Il virus corona mantiene l’economia sotto il suo incantesimo. Questo sta gradualmente diventando evidente nelle classi di attività che dovrebbero durare per sempre.

“Un diamante è per sempre.” – Non sembra solo un film di James Bond degli anni ’70. È lo slogan del più grande fornitore al mondo di diamanti grezzi, De Beers. Ma il commercio di cosiddetti diamanti naturali sta attualmente minacciando di scivolare nella terza crisi in circa un anno.

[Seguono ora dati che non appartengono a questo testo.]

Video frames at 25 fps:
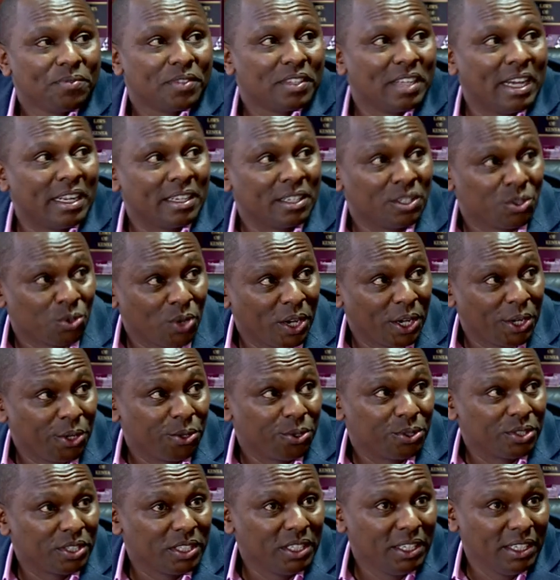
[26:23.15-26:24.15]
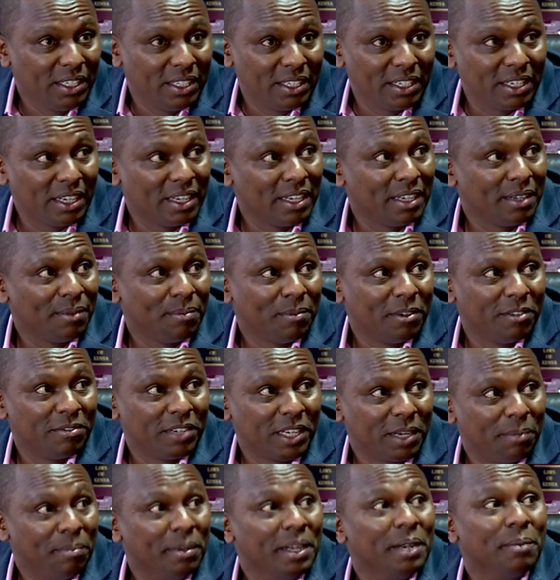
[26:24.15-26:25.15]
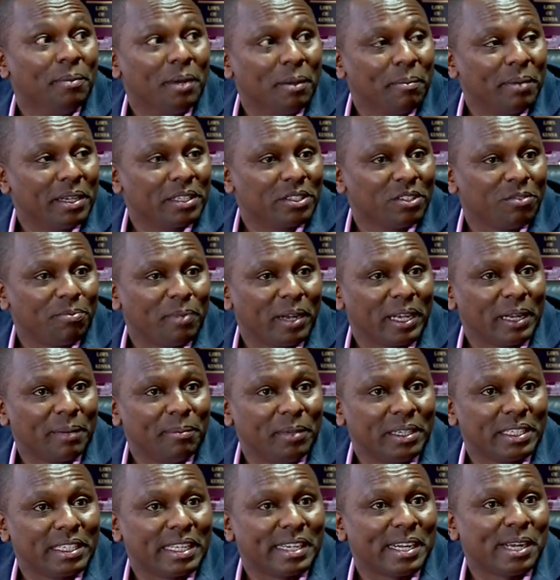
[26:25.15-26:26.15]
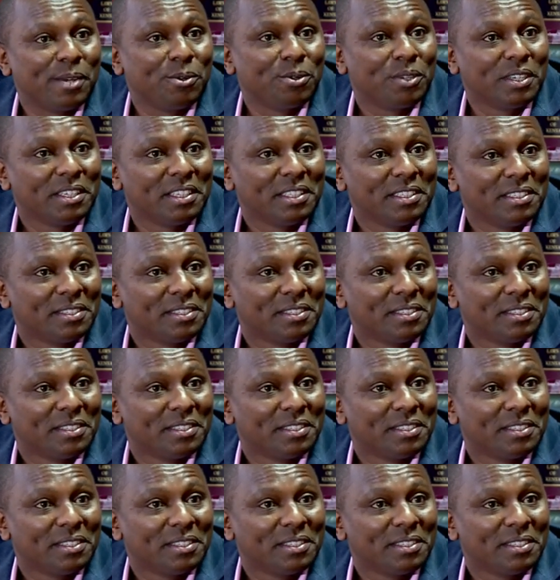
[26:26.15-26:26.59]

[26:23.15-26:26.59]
That is why you see very many members of parliament around.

Il primo ebbe luogo quasi un anno fa quando gli studenti di Hong Kong iniziarono a ribellarsi contro il regime cinese in estate. Le proteste di milioni di cittadini hanno chiuso quasi l’intera città, portando anche a uno dei mercati dei diamanti più importanti del mondo a un punto morto.

 87 percento di reddito in meno

Anche la seconda crisi è iniziata l’anno scorso , secondo un articolo della rivista Forbes , la cosiddetta rivoluzione dei diamanti sintetici. I diamanti artificiali, che in termini di qualità non sono in alcun modo inferiori al loro concorrente «reale», che di solito ha tra 1 e 3,5 miliardi di anni, sono diventati una vera minaccia, ma prima: nel 2018 De Beer ha lanciato una collezione di diamanti artificiali al prezzo di $ 800 per una pietra da 1 carato, anche se presumibilmente solo per alimentare la loro contro-campagna con lo slogan “Real is rare”.

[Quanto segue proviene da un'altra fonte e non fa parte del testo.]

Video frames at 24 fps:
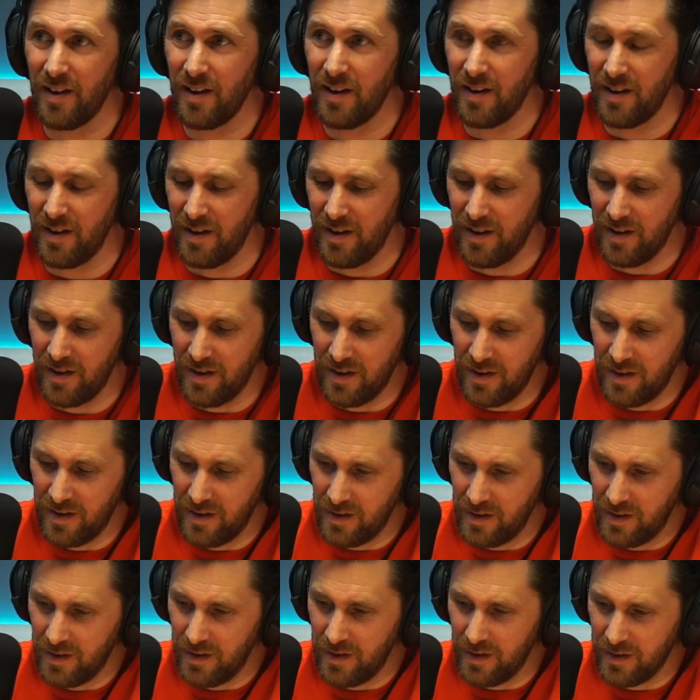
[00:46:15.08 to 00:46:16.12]
Get shanked, man.
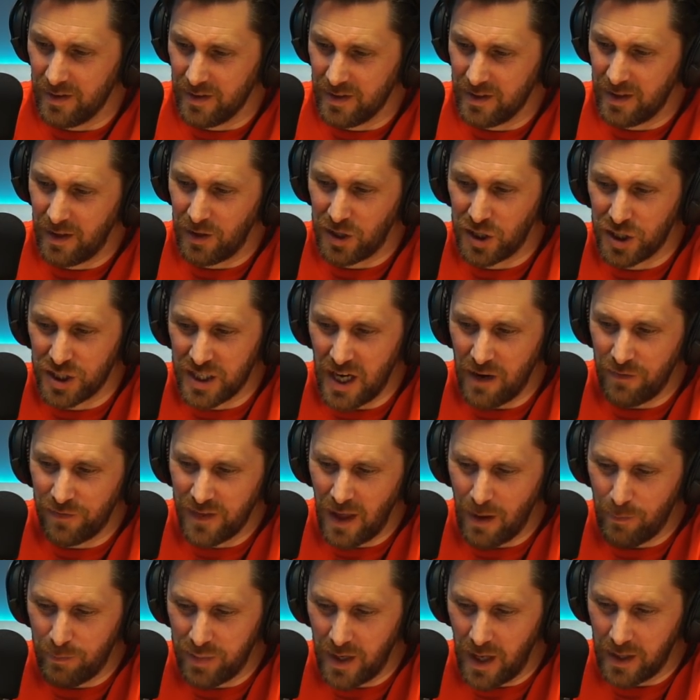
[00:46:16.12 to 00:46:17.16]
Get chefed
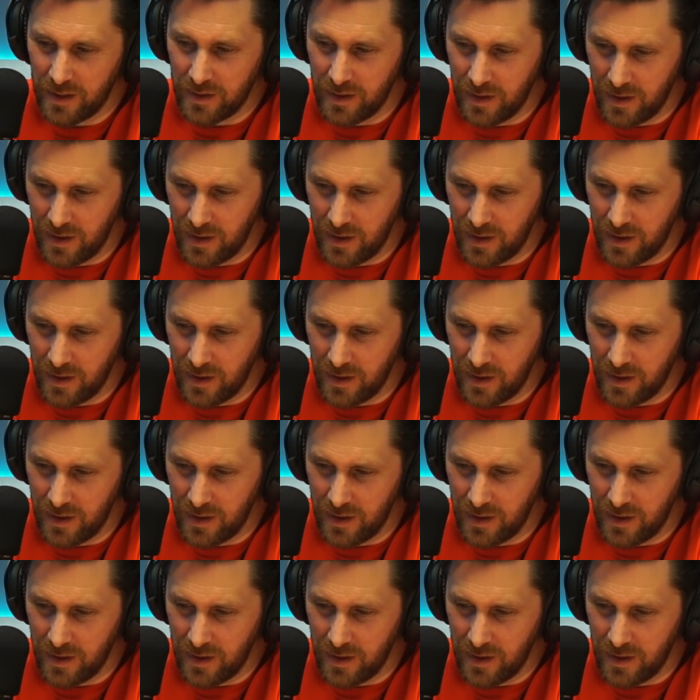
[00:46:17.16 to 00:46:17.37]
up, blood.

Già queste due circostanze – secondo «Forbes» in coppia con una miserabile campagna di marketing di De Beer – hanno portato al fatto che la società ha registrato un guadagno inferiore dell’87 percento nel 2019 rispetto all’anno precedente, poiché i prezzi medi per un diamante erano inferiori del 20 percento circa laici.

E ora c’è una terza crisi che potrebbe traboccare la canna per il commercio dei diamanti: la crisi della corona. Finora, questo si è manifestato in modo tale che, come in ogni crisi, molti investitori riflettono due volte su come investire i propri soldi.

Virus Corona come test

Ora le cose hanno iniziato a peggiorare all’inizio della settimana: come riportato dall’agenzia di stampa internazionale “Bloomberg” , il paese sudafricano del Botswana ha imposto un divieto d’ingresso a un totale di 18 paesi questo lunedì, che attualmente sono alle prese con un focolaio del virus corona.

Questo divieto è arrivato circa due settimane prima che De Beers volesse lanciare un gigantesco evento di vendita nella capitale del Botswana, Gaborone, e colpisce Svizzera e Stati Uniti, nonché paesi come Belgio, Cina e India, dove si trovano molti dei principali rivenditori al mondo di diamanti.

De Beer ha dichiarato in un messaggio secondo la rivista di settore “diamonds.net” che ora stanno cercando soluzioni innovative per soddisfare le esigenze dei clienti nonostante la crisi. E offre anche un’alternativa: puoi ovviamente acquistare anche i diamanti senza averli esaminati in anticipo. Naturalmente, la società è ancora ottimista al momento, eppure il 2020 sarà probabilmente l’anno decisivo per De Beers.

Se De Beers cade, agiterà, se non fortemente restringerà, il commercio internazionale di diamanti. Ciò significa che i diamanti sono davvero per sempre, ma a quanto pare non lo sono.